Easily. Chernobyl has released 890 times the Cs-137 (major medium term pollutant) of the nuclear bomb type dropped on Nagasaki. (albeit the bomb would of released also comparable amount of Sr-90 whereas reactor won't)
Over the time of operation, reactor produces far more energy than such bomb does. The short living isotopes in reactors decay during that time though, so if you compare the short living isotopes you get a smaller reactor:bomb ratio.
The atmospheric nuclear testing has released something on order of 740PBq of Cs-137 according to
http://www.davistownmuseum.org/cbm/Rad8.html
, Chernobyl has released 85 PBq or over one-tenth .
Remember that the typical nuclear power plant is not only a power plant, but also a
MASSIVE radwaste repository. Much of the radwaste from the plant is stored on site.

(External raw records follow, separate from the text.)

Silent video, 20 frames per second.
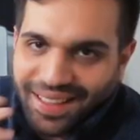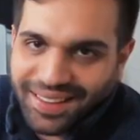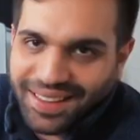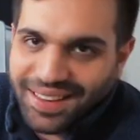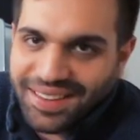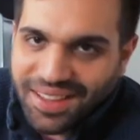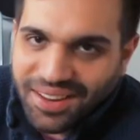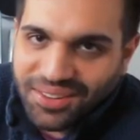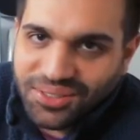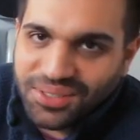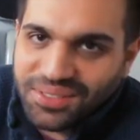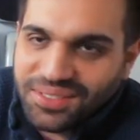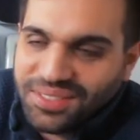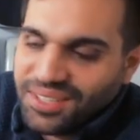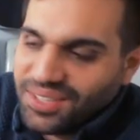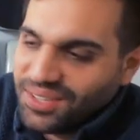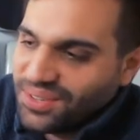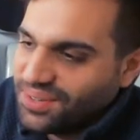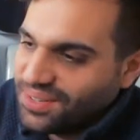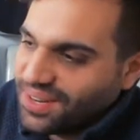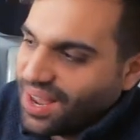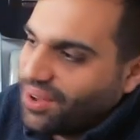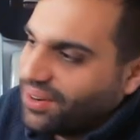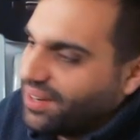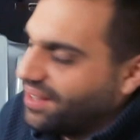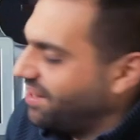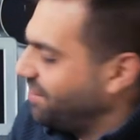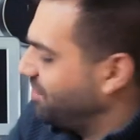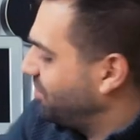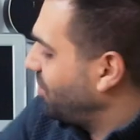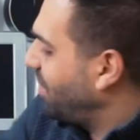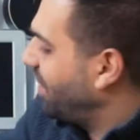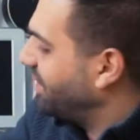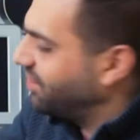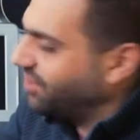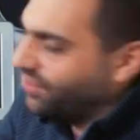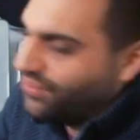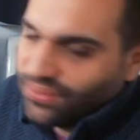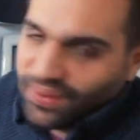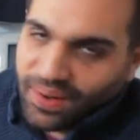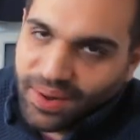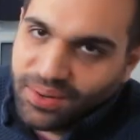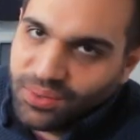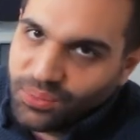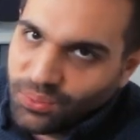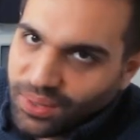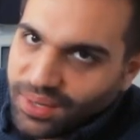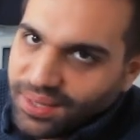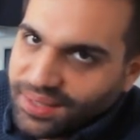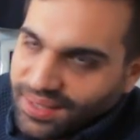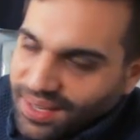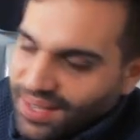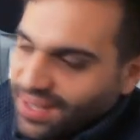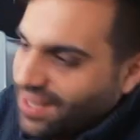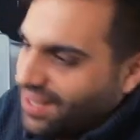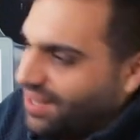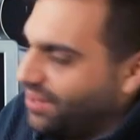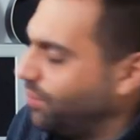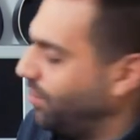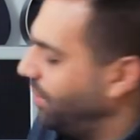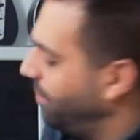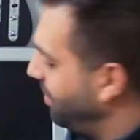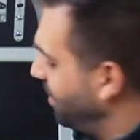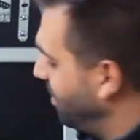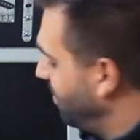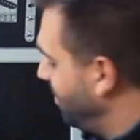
I can guarantee you now that I'm trying to find one it will be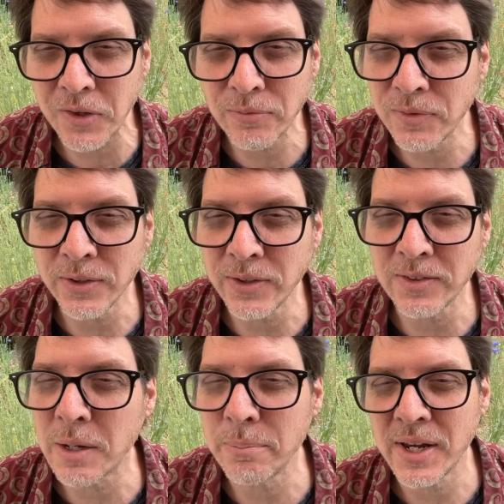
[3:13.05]
I feel the
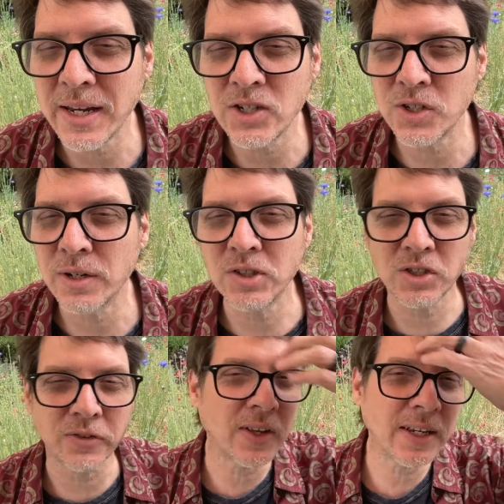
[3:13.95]
temptation of it
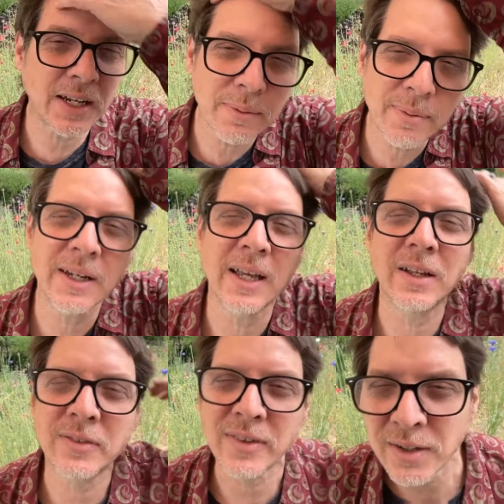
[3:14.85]
just like anybody else.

There can be 5 core loads stored right next to the reactor in a modern spent fuel pool (re-racked for storage). 4 reactors, and you get 24 cores. Much of the remaining radwaste is also somewhere on the site, in a common spent fuel pool.
The total inventory of Cs-137 at a nuclear plant of several reactors, including the spent fuel pools, can easily exceed by several times the total release from atmospheric nuclear testing. Simply walking away from a nuclear power plant (multiple reactors + radwaste repository) can result in a release exceeding that of all the atmospheric nuclear testing for the medium term pollutants (with half life of several decades).